「松陰形見の短刀」前橋文学館で公開

 生糸の対米直輸出を図って明治9(1876)年に渡米した、水沼村(現桐生市黒保根町)出身の新井領一郎。ひ孫にあたるティム新井さん(57)=カリフォルニア在住=が受け継いで前橋市に寄託した短刀が、吉田松陰の形見として領一郎に託されたものであると判断され、3月31日から前橋文学館で公開されている。ティムさんは「短刀には松陰の魂がこもっている。160年の旅を一番よい方法で完結できたと思う」と語る。

 吉田松陰形見の短刀は、領一郎が渡米前、兄の星野長太郎とともに初代県令楫取素彦宅を訪ねた際、楫取の妻で松陰の妹の寿から贈られたもの。寿は「この品には兄の魂がこめられているのです、その魂は、兄の夢であった太平洋を越えることによってのみ、安らかに眠ることができるのです、と語った」とハル・松方・ライシャワー著「絹と武士」に記されている。

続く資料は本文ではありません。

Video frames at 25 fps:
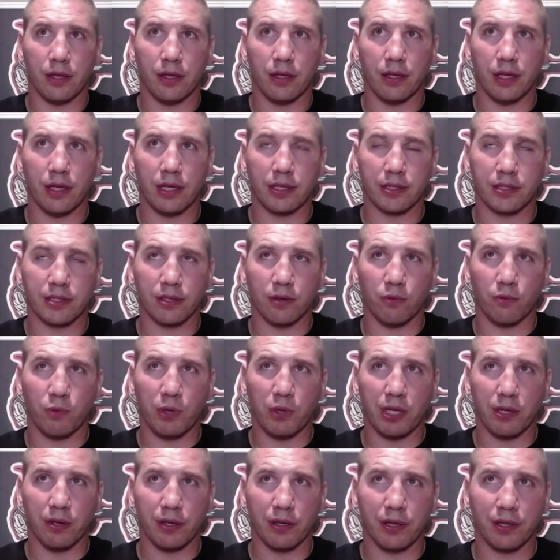it's
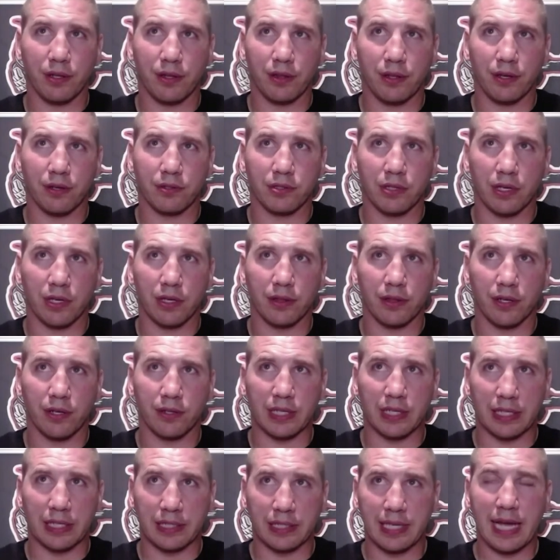we there's
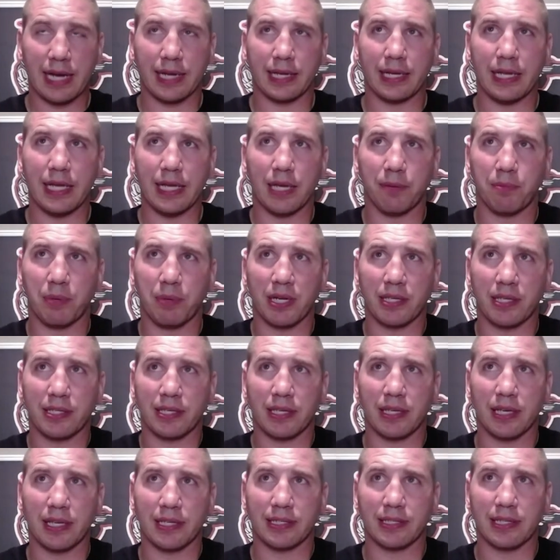a technique, but
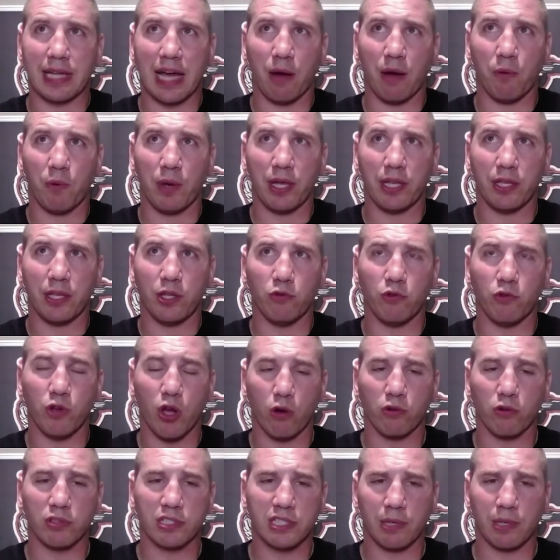it's not when you
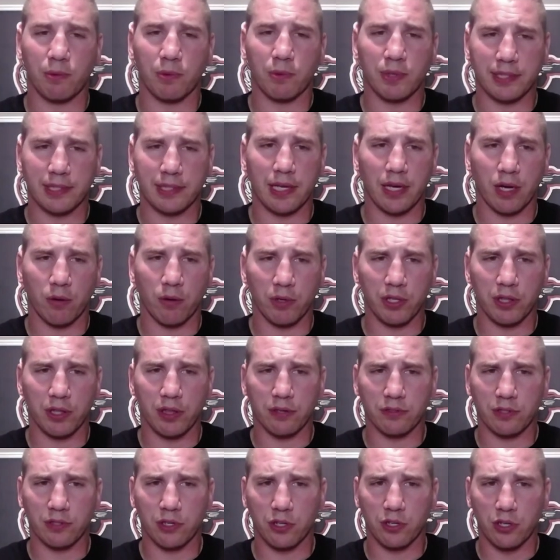know someone's there, when
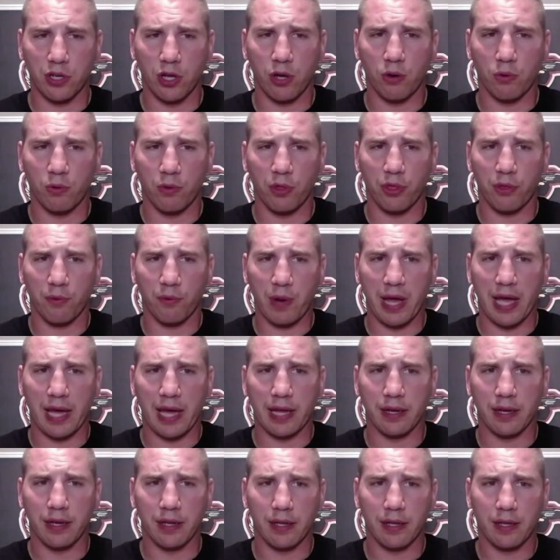there's a known
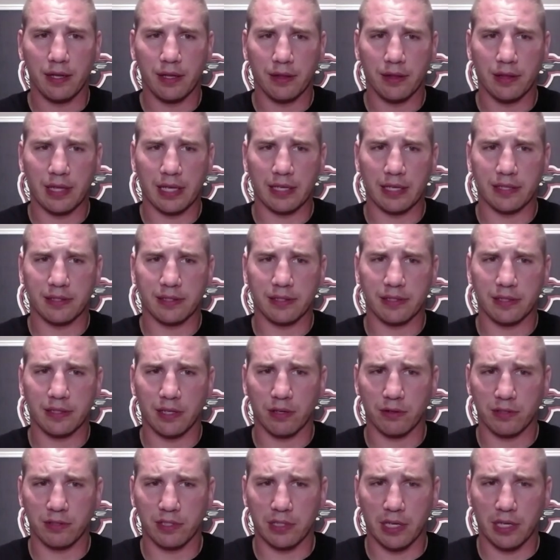threat that's,
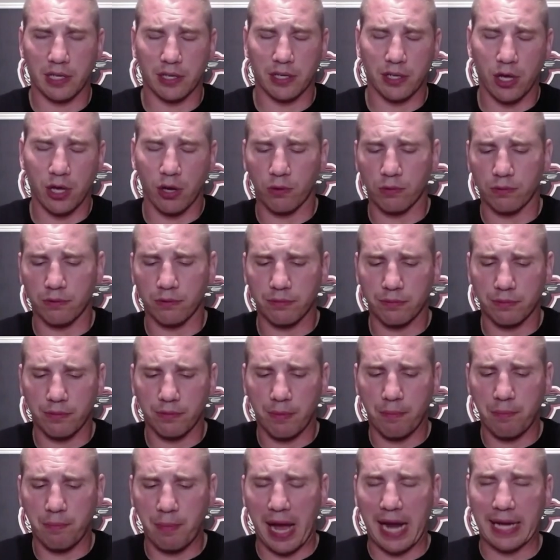a known
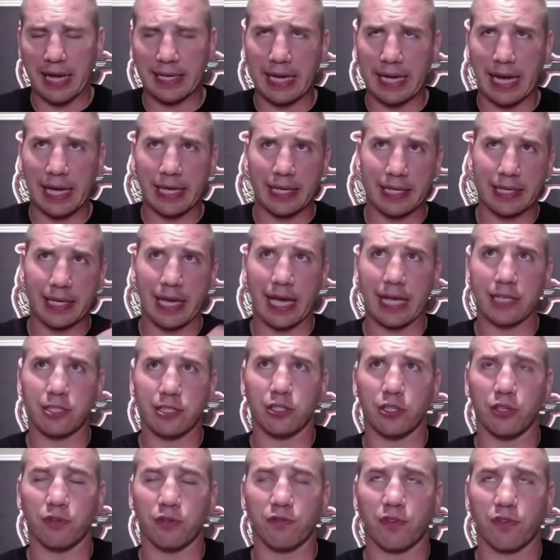bad guy engaging
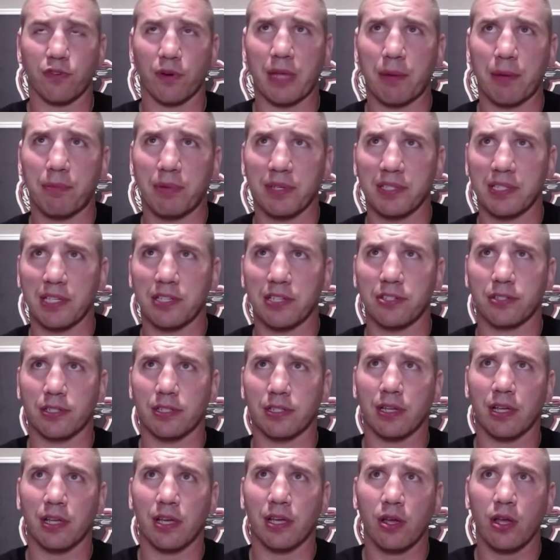you from that
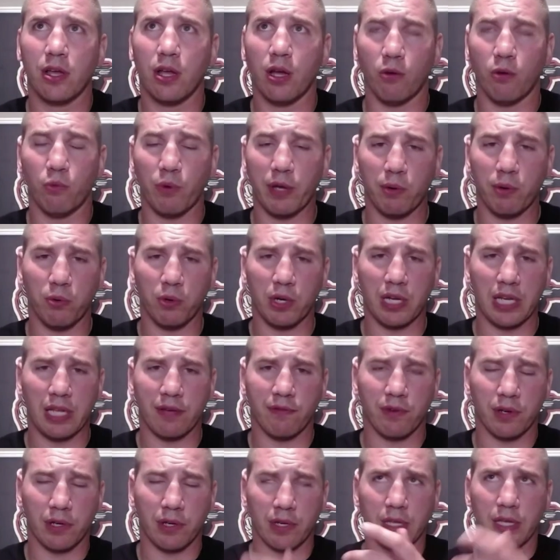position. We wouldn't
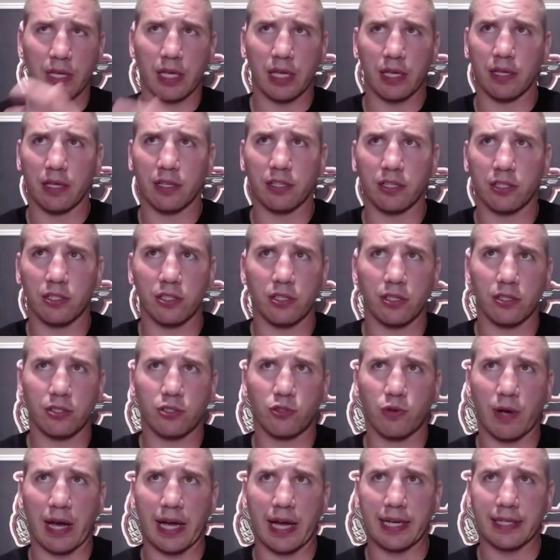even
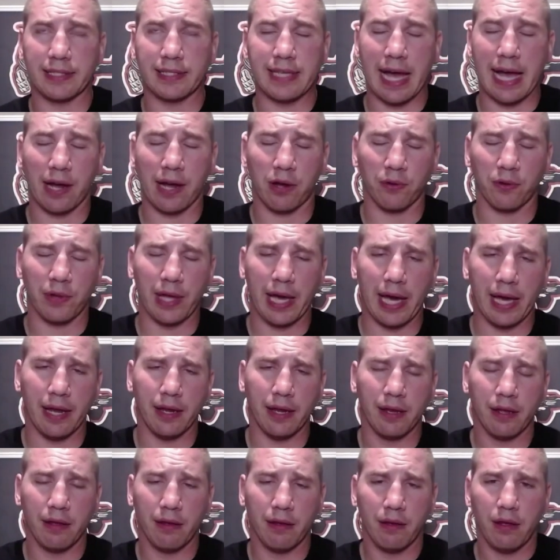try to tackle that.
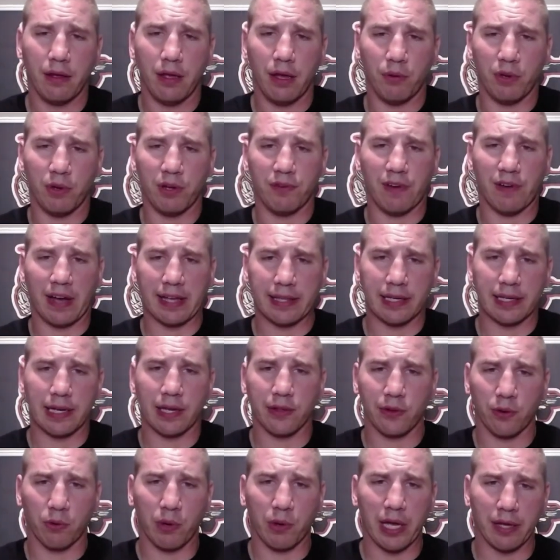We'd find
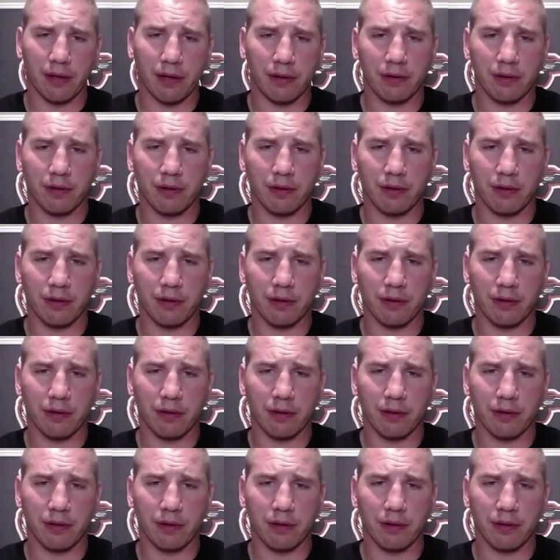another way.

 ハルは領一郎の孫で、米国留学中に美しい短刀を見た。そして「領一郎はうやうやしく刀を拝受し、信頼に値する人間になることを誓った」と記す。短刀についての記録は同書のみで、1987年に翻訳出版され、この逸話が明らかになった。

 記述と似た短刀がティムさん宅にあることがわかったのは2015年。翌年に前橋公園に寿が短刀を贈る場面を表現した銅像が建立されたのを機に、寄託を受けた前橋市が専門家の協力を得て調査を進めてきた。短刀は室町時代に造られたやりを改造したもので、刀身約31センチ。「國益」の銘があり「絹と武士」が記す「國富」とは一致しないが、「鞘は金細工を施された漆塗り」で合致。「総合的に判断」し公開に踏み切った。

 ティムさんはハルの妹の種子が東京に創設した西町インターナショナルスクールで学び、山林管理のため黒保根に滞在したこともある。「短刀が流出せずに家にあってよかった。生きた歴史として日本の若者たちに刺激を与え、よりよい社会への変革の志が伝わればうれしい」と望んでいる。

 前橋文学館での公開は5月7日まで(午前9時~午後5時、水曜休館、ただし5月3日は開館)。